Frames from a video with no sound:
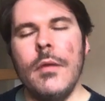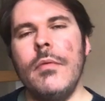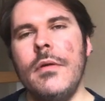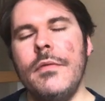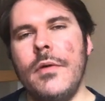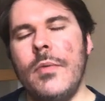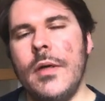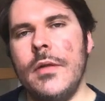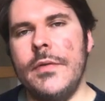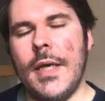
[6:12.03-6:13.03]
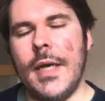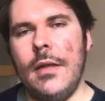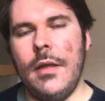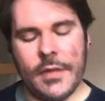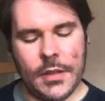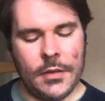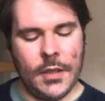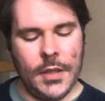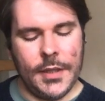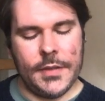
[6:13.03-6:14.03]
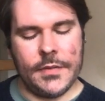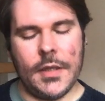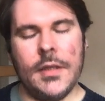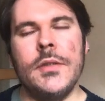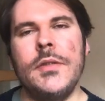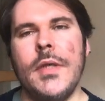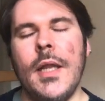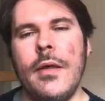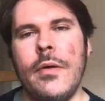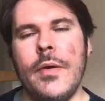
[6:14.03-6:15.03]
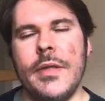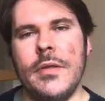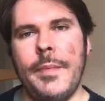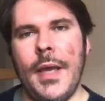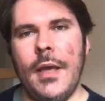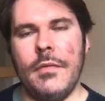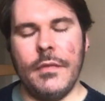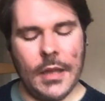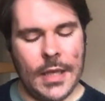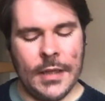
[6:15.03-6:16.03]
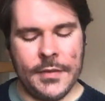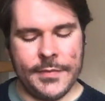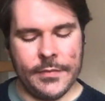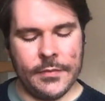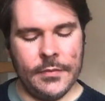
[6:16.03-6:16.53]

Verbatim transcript: One of the worlds I live in is as shallow as a pane of glass.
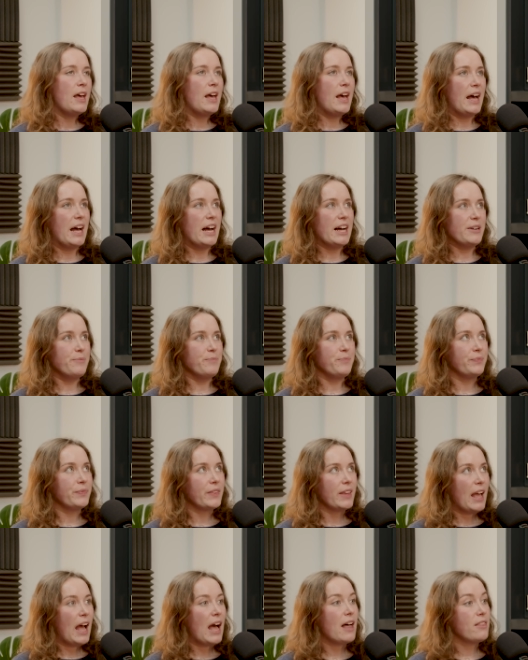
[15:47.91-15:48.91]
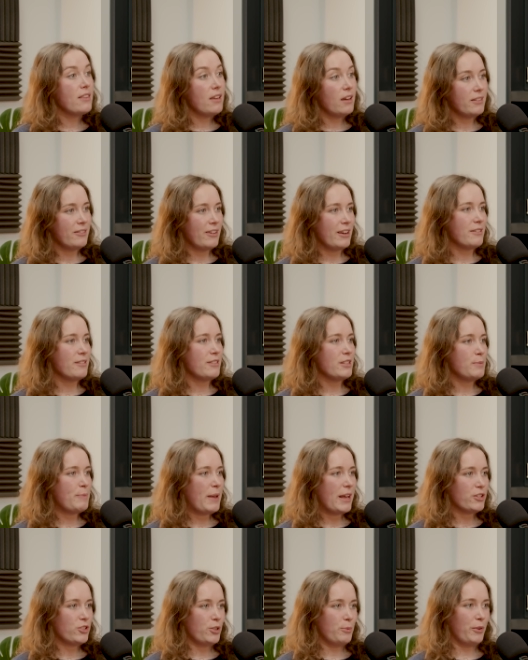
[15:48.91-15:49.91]
At the other end of the
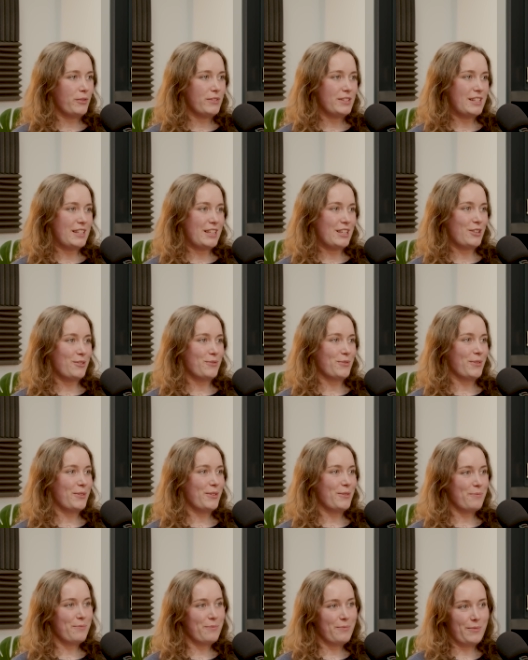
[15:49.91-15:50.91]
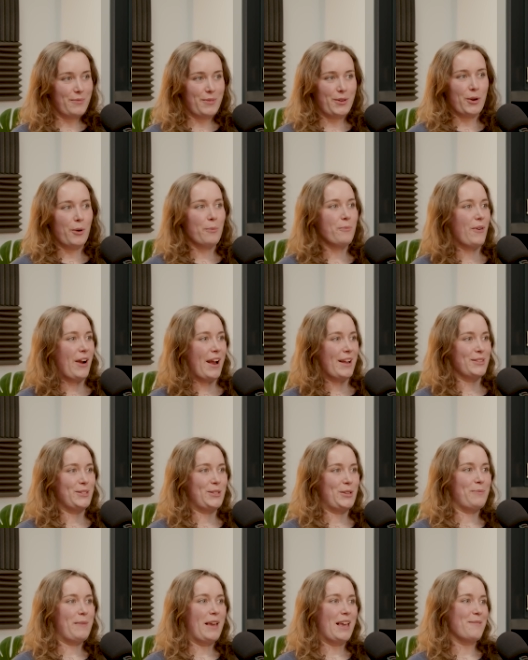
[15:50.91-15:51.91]
spectrum, obviously you've got brands
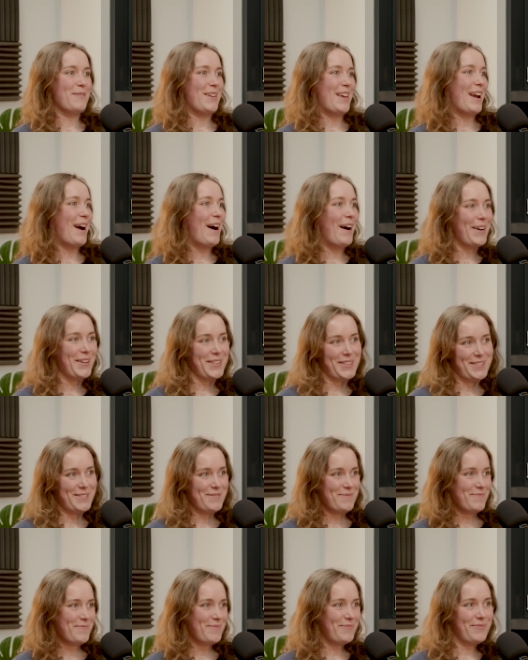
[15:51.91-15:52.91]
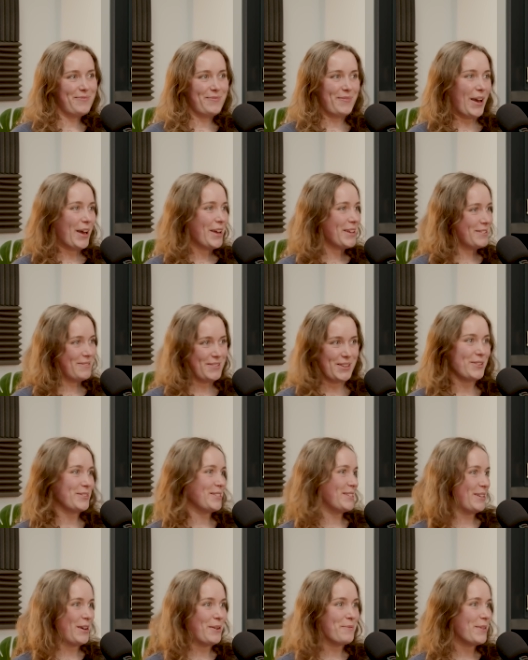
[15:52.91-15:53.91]
who maybe
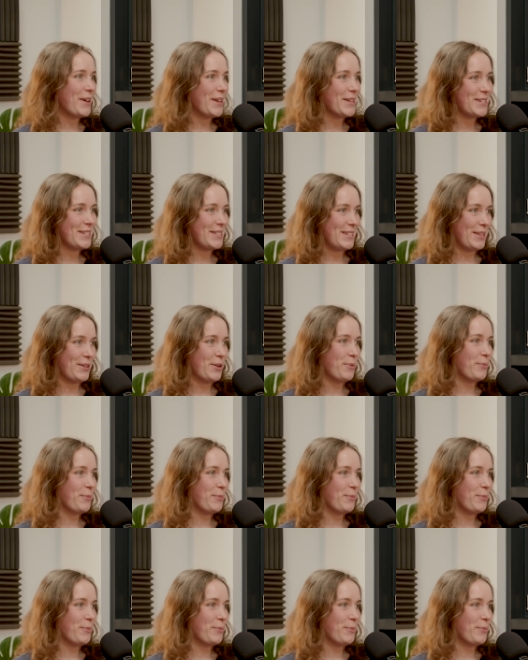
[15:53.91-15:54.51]
users aren't purchasing your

--------

Please restate each entry exactly, but drop any picture it holds.

Frames from a video with no sound:
[6:12.03-6:13.03]
[6:13.03-6:14.03]
[6:14.03-6:15.03]
[6:15.03-6:16.03]
[6:16.03-6:16.53]

Verbatim transcript: One of the worlds I live in is as shallow as a pane of glass.
[15:47.91-15:48.91]
[15:48.91-15:49.91]
At the other end of the
[15:49.91-15:50.91]
[15:50.91-15:51.91]
spectrum, obviously you've got brands
[15:51.91-15:52.91]
[15:52.91-15:53.91]
who maybe
[15:53.91-15:54.51]
users aren't purchasing your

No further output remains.